Saved entries:
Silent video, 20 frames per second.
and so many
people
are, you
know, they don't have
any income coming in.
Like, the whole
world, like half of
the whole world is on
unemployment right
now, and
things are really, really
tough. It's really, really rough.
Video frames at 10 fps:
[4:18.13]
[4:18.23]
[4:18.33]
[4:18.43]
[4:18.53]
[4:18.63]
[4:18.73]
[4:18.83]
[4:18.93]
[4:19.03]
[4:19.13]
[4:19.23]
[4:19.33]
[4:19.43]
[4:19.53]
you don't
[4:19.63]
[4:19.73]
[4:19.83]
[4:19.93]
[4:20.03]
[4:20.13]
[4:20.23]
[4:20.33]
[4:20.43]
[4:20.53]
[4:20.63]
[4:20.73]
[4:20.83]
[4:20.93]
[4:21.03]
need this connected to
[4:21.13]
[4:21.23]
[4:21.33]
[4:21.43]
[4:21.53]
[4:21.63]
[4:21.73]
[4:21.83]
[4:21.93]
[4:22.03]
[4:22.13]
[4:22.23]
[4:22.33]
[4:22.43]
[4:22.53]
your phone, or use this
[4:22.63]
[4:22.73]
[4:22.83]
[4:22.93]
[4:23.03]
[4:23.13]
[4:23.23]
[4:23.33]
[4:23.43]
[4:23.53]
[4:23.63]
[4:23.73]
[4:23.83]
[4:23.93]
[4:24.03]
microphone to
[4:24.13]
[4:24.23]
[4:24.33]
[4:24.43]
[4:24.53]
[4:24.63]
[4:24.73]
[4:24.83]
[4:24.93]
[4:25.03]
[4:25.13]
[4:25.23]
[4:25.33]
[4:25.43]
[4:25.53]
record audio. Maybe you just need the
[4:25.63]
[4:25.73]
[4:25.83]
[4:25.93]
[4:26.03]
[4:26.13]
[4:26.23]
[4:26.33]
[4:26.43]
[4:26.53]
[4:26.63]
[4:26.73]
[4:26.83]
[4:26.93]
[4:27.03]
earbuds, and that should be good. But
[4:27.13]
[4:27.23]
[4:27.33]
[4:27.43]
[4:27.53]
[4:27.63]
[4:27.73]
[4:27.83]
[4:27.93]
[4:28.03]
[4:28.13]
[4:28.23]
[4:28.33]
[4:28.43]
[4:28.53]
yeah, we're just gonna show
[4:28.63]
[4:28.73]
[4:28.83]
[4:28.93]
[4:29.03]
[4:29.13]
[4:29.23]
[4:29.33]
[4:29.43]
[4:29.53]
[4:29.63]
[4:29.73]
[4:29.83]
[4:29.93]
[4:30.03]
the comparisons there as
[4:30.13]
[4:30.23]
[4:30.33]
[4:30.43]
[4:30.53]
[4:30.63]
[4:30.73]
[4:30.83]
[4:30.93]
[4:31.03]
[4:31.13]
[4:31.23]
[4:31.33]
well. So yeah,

> _Work instructions_
Your task is to retype the data exactly, with no line missing.

> _Answer space_
Silent video, 20 frames per second.
and so many
people
are, you
know, they don't have
any income coming in.
Like, the whole
world, like half of
the whole world is on
unemployment right
now, and
things are really, really
tough. It's really, really rough.
Video frames at 10 fps:
[4:18.13]
[4:18.23]
[4:18.33]
[4:18.43]
[4:18.53]
[4:18.63]
[4:18.73]
[4:18.83]
[4:18.93]
[4:19.03]
[4:19.13]
[4:19.23]
[4:19.33]
[4:19.43]
[4:19.53]
you don't
[4:19.63]
[4:19.73]
[4:19.83]
[4:19.93]
[4:20.03]
[4:20.13]
[4:20.23]
[4:20.33]
[4:20.43]
[4:20.53]
[4:20.63]
[4:20.73]
[4:20.83]
[4:20.93]
[4:21.03]
need this connected to
[4:21.13]
[4:21.23]
[4:21.33]
[4:21.43]
[4:21.53]
[4:21.63]
[4:21.73]
[4:21.83]
[4:21.93]
[4:22.03]
[4:22.13]
[4:22.23]
[4:22.33]
[4:22.43]
[4:22.53]
your phone, or use this
[4:22.63]
[4:22.73]
[4:22.83]
[4:22.93]
[4:23.03]
[4:23.13]
[4:23.23]
[4:23.33]
[4:23.43]
[4:23.53]
[4:23.63]
[4:23.73]
[4:23.83]
[4:23.93]
[4:24.03]
microphone to
[4:24.13]
[4:24.23]
[4:24.33]
[4:24.43]
[4:24.53]
[4:24.63]
[4:24.73]
[4:24.83]
[4:24.93]
[4:25.03]
[4:25.13]
[4:25.23]
[4:25.33]
[4:25.43]
[4:25.53]
record audio. Maybe you just need the
[4:25.63]
[4:25.73]
[4:25.83]
[4:25.93]
[4:26.03]
[4:26.13]
[4:26.23]
[4:26.33]
[4:26.43]
[4:26.53]
[4:26.63]
[4:26.73]
[4:26.83]
[4:26.93]
[4:27.03]
earbuds, and that should be good. But
[4:27.13]
[4:27.23]
[4:27.33]
[4:27.43]
[4:27.53]
[4:27.63]
[4:27.73]
[4:27.83]
[4:27.93]
[4:28.03]
[4:28.13]
[4:28.23]
[4:28.33]
[4:28.43]
[4:28.53]
yeah, we're just gonna show
[4:28.63]
[4:28.73]
[4:28.83]
[4:28.93]
[4:29.03]
[4:29.13]
[4:29.23]
[4:29.33]
[4:29.43]
[4:29.53]
[4:29.63]
[4:29.73]
[4:29.83]
[4:29.93]
[4:30.03]
the comparisons there as
[4:30.13]
[4:30.23]
[4:30.33]
[4:30.43]
[4:30.53]
[4:30.63]
[4:30.73]
[4:30.83]
[4:30.93]
[4:31.03]
[4:31.13]
[4:31.23]
[4:31.33]
well. So yeah,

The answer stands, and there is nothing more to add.